Task objective:
Drop the pictures and repeat the remaining data exactly.

(Collected data entries)
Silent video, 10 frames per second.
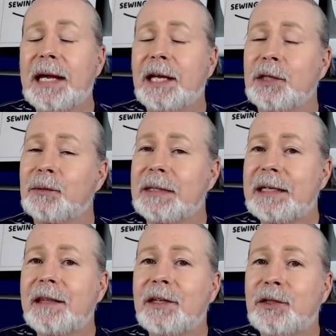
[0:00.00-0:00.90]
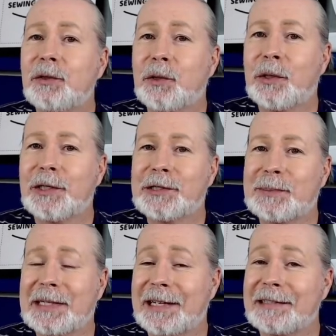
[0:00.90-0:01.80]
you need the tutorials
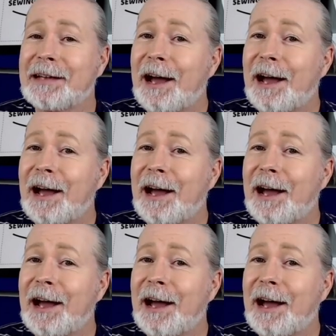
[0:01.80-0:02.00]
because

Finished exercise:
Silent video, 10 frames per second.
[0:00.00-0:00.90]
[0:00.90-0:01.80]
you need the tutorials
[0:01.80-0:02.00]
because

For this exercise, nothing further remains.